Timeseries simulations

Using the environmental conditions and the physics-based estimation as input, we inference an output.

[101]:
prod_data_converted = t2t_preprocess.prod_date_convert(env_df, prod_col_dict)
prod_data_datena_d, _ = t2t_preprocess.prod_nadate_process(prod_data_converted, prod_col_dict, pnadrop=True)
prod_data_datena_d.index = prod_data_datena_d[prod_col_dict['timestamp']]
[102]:
masked_prod_data = preprocess.prod_inverter_clipping_filter(prod_data_datena_d, prod_col_dict, metadata, metad_col_dict, 'threshold', freq=60)

filtered_prod_data = masked_prod_data.loc[masked_prod_data['mask'] == False,:]
/home/klbonne/Documents/GitHub/pvOps/pvops/timeseries/preprocess.py:322: FutureWarning: In a future version, `df.iloc[:, i] = newvals` will attempt to set the values inplace instead of always setting a new array.

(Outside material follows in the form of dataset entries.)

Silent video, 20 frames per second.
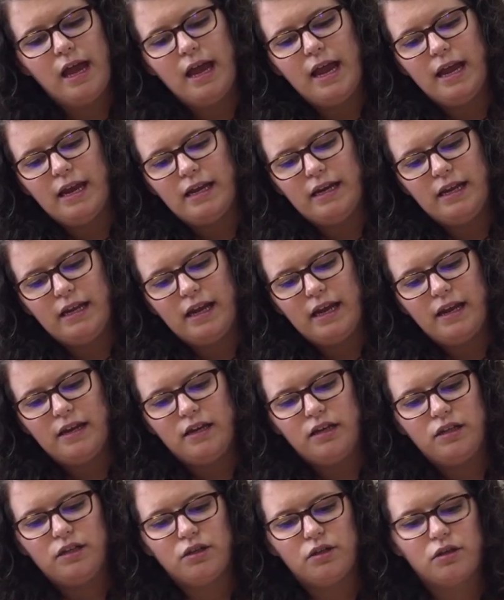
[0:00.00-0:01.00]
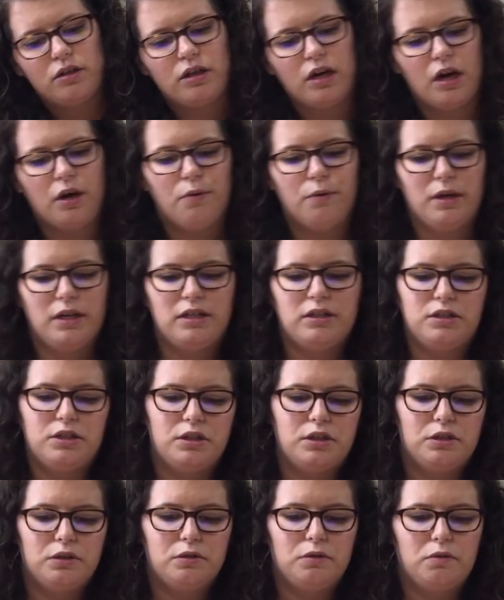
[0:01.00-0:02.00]
and then you're going
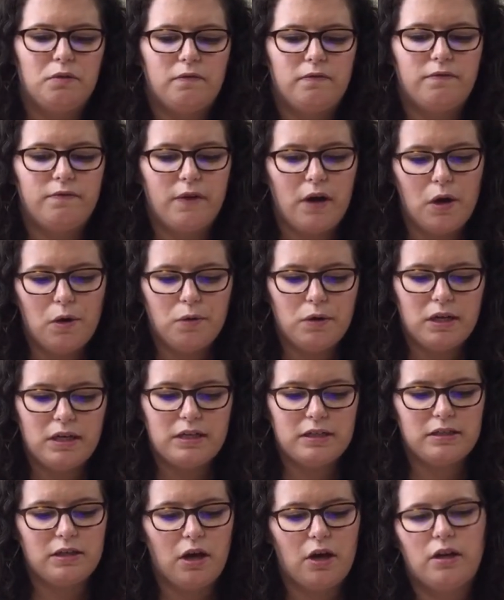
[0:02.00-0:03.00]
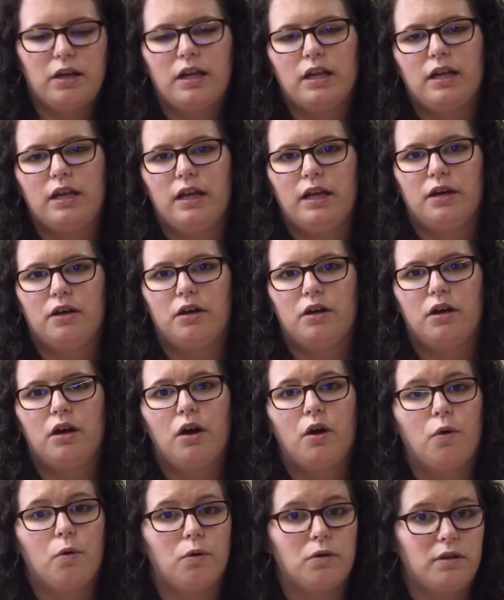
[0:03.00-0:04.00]
to focus on the
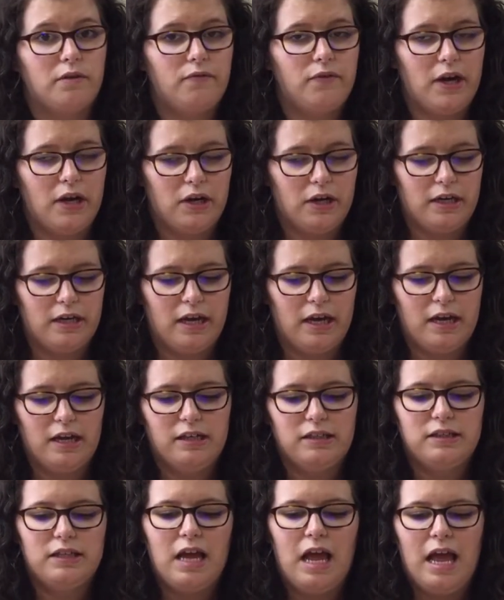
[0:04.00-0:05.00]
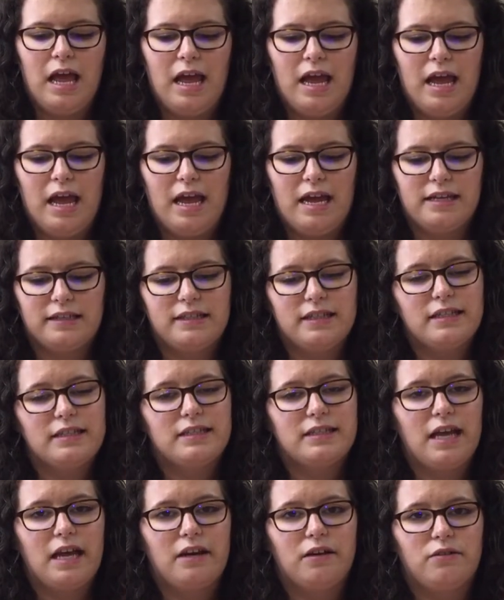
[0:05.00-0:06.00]
glitter or the fairy dust as it
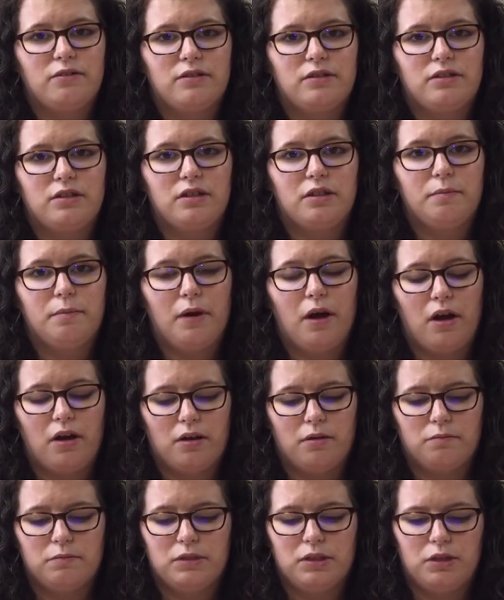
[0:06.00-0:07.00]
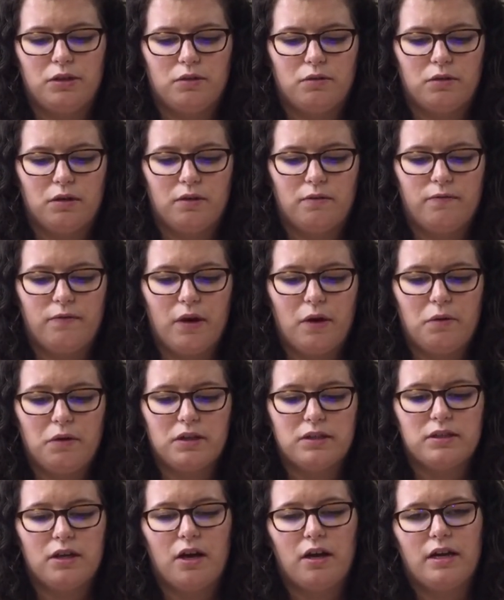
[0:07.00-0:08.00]
settles to the bottom. So you're going to
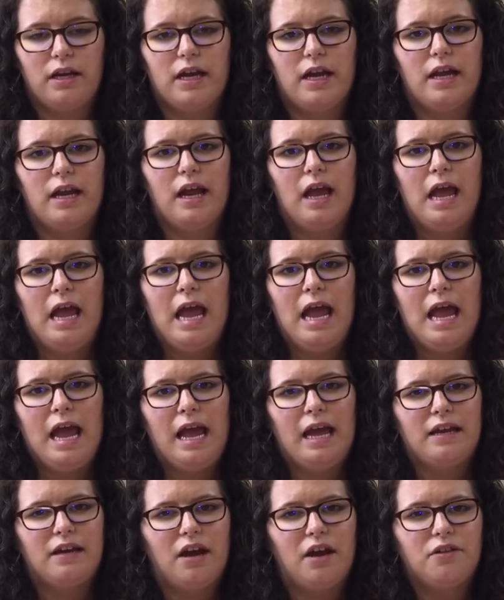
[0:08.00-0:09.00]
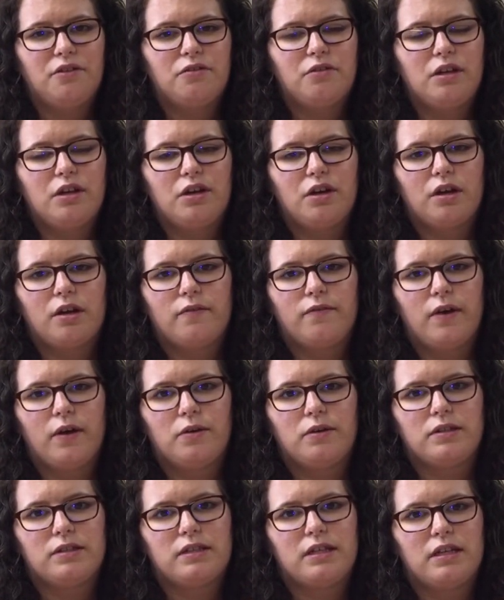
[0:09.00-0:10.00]
focus on it, and the other thing you're going to
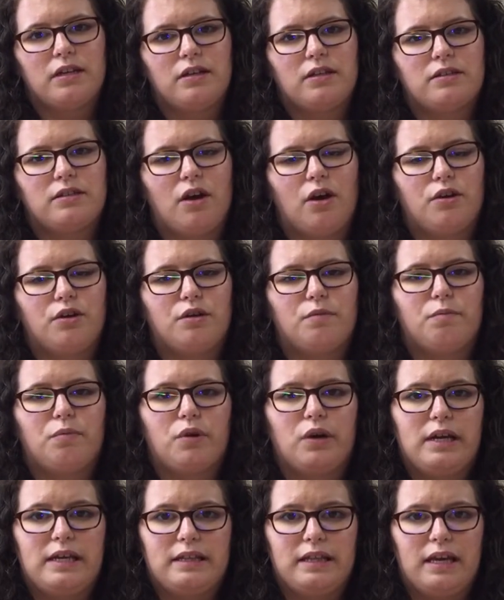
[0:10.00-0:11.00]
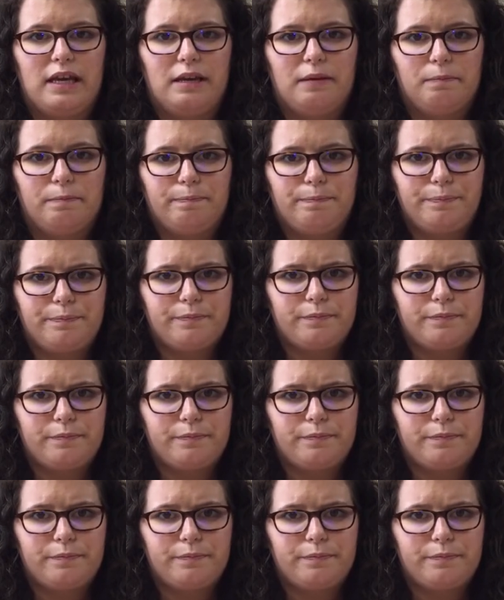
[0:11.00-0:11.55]
focus in is on your breathing.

To retain the old behavior, use either `df[df.columns[i]] = newvals` or, if columns are non-unique, `df.isetitem(i, newvals)`
  prod_df.loc[site_prod_mask, "mask"] = pvanalytics.features.clipping.threshold(
[103]:
model_prod_data = filtered_prod_data.dropna(subset=['irrad_poa_Wm2', 'temp_amb_C', 'wind_speed_ms']+[prod_col_dict['powerprod']])
[104]:
from sklearn.metrics import mean_squared_error, r2_score

def plot_inference(model, prod_col_dict, data_split='test', npts=50):

    def print_info(real,pred,name):
        mse = mean_squared_error(real, pred)
        r2 = r2_score(real, pred)
        print(f'[{name}] Mean squared error: %.2f'
                % mse)
        print(f'[{name}] Coefficient of determination: %.2f'
                % r2)

    fig,(ax) = plt.subplots(figsize=(14,8))

    if data_split == 'test':
        df = test_df
    elif data_split == 'train':
        df = train_df

    measured = model.estimators['OLS'][f'{data_split}_y'][:npts]

    ax2 = ax.twinx()
    ax2.plot(model.estimators['OLS'][f'{data_split}_index'][:npts], df[prod_col_dict['irradiance']].values[:npts], 'k', label='irradiance')

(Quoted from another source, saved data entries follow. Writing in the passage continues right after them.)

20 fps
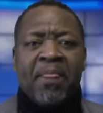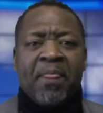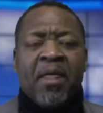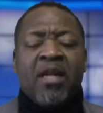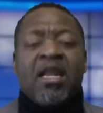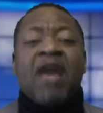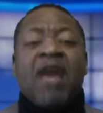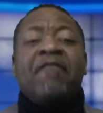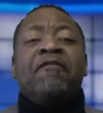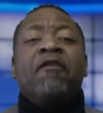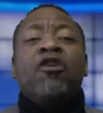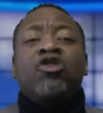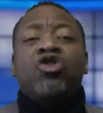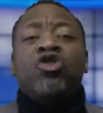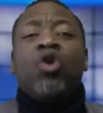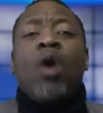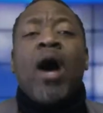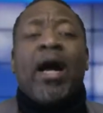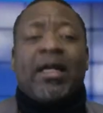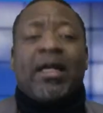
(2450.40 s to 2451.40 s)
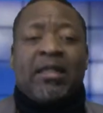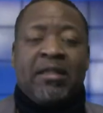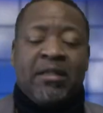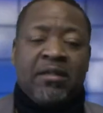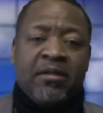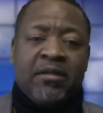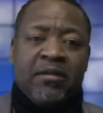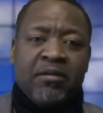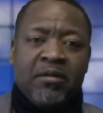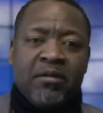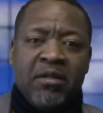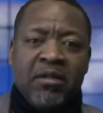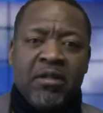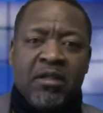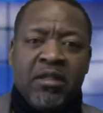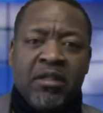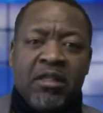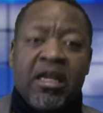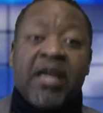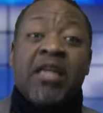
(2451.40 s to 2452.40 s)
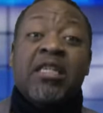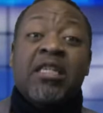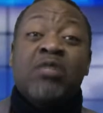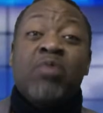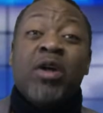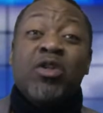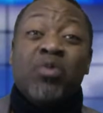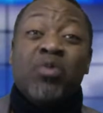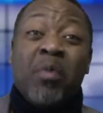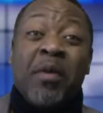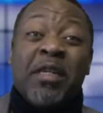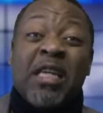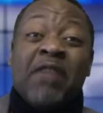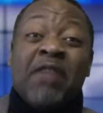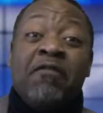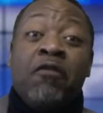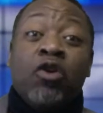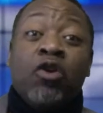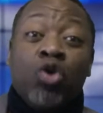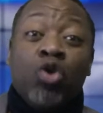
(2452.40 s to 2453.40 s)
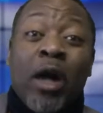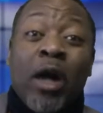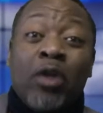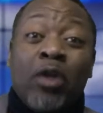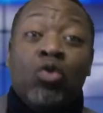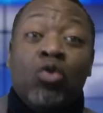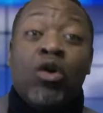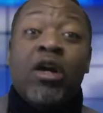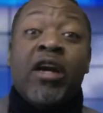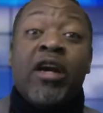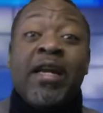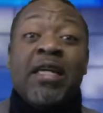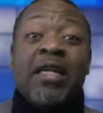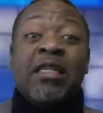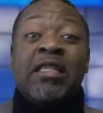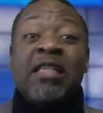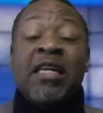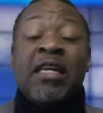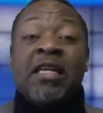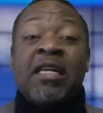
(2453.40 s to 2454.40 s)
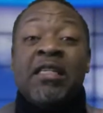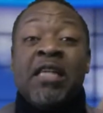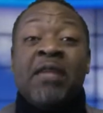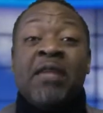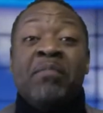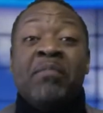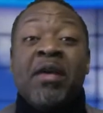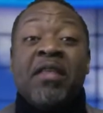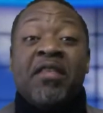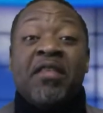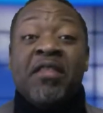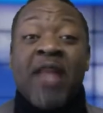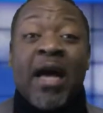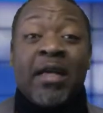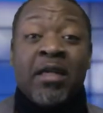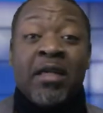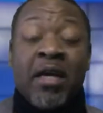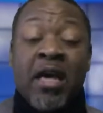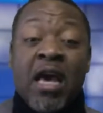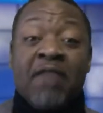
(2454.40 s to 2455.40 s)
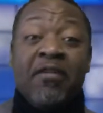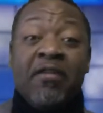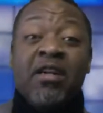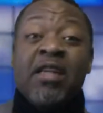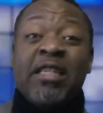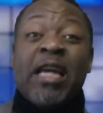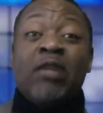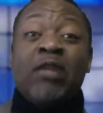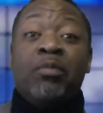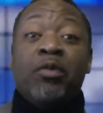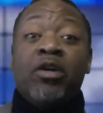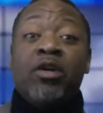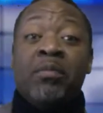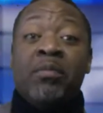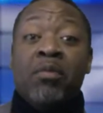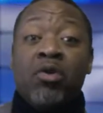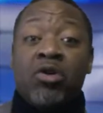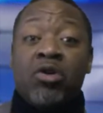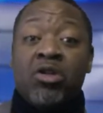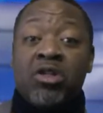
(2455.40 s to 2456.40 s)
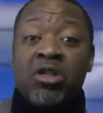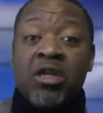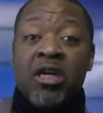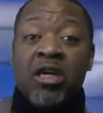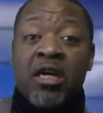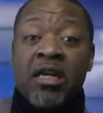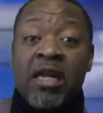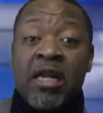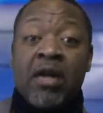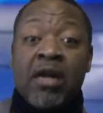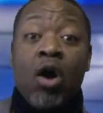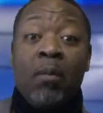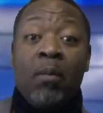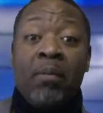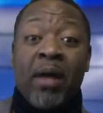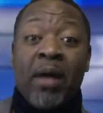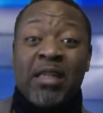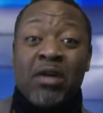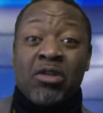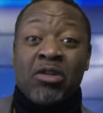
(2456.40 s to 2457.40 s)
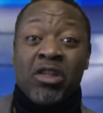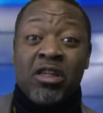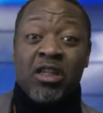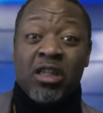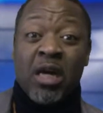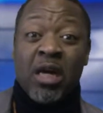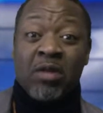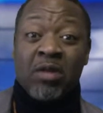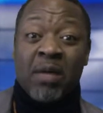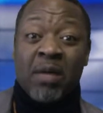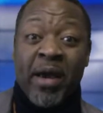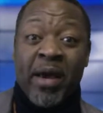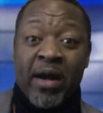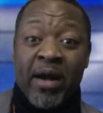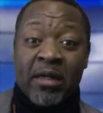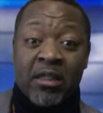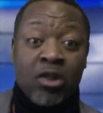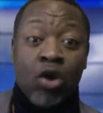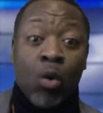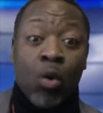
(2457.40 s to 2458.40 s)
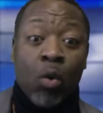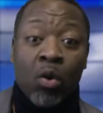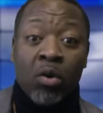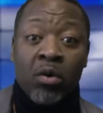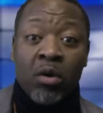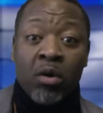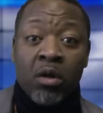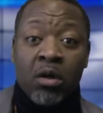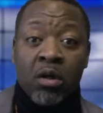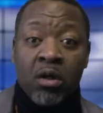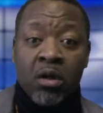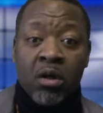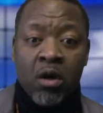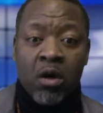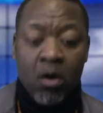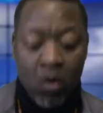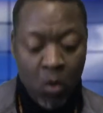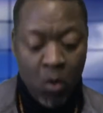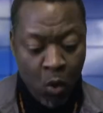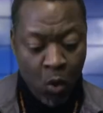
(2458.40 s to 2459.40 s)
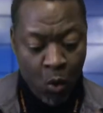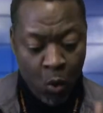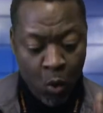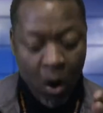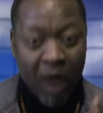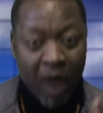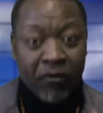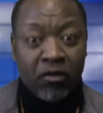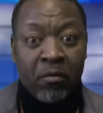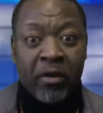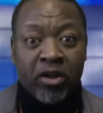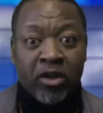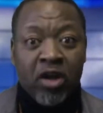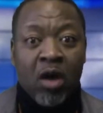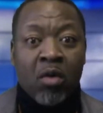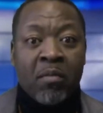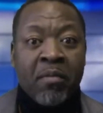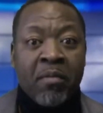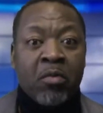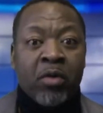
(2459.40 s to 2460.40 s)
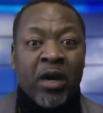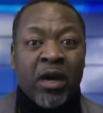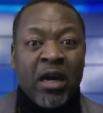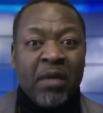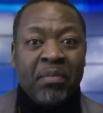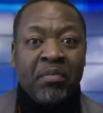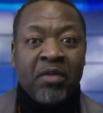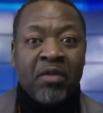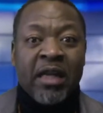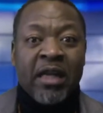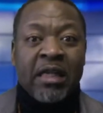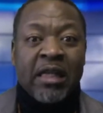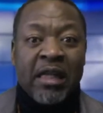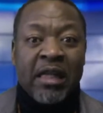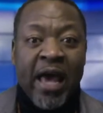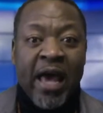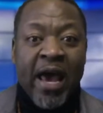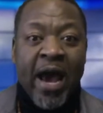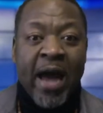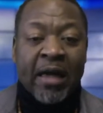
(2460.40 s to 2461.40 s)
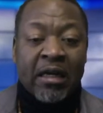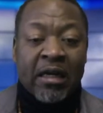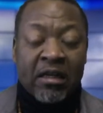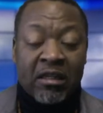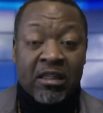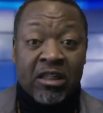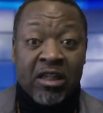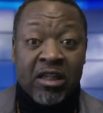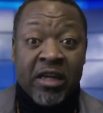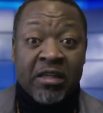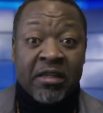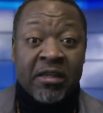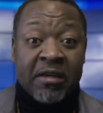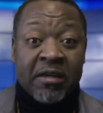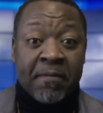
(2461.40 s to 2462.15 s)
They fought so hard. The reason why supremacists have fought so hard to create the myth that even they try to put in books that all blacks that you see in this country are migrants. No. We have to make sure that we keep it clear and steady.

    ax.plot(model.estimators['OLS'][f'{data_split}_index'][:npts], df['expected_kW'].values[:npts], label='partner_expected')
    print_info(measured, df['expected_kW'].values[:npts], 'partner_expected')

    ax.plot(model.estimators['OLS'][f'{data_split}_index'][:npts], measured, label='measured')
    for name, info in model.estimators.items():
        predicted = model.estimators[name][f'{data_split}_prediction'][:npts]
        ax.plot(model.estimators[name][f'{data_split}_index'][:npts], predicted, label=name)
        print_info(measured, predicted, name)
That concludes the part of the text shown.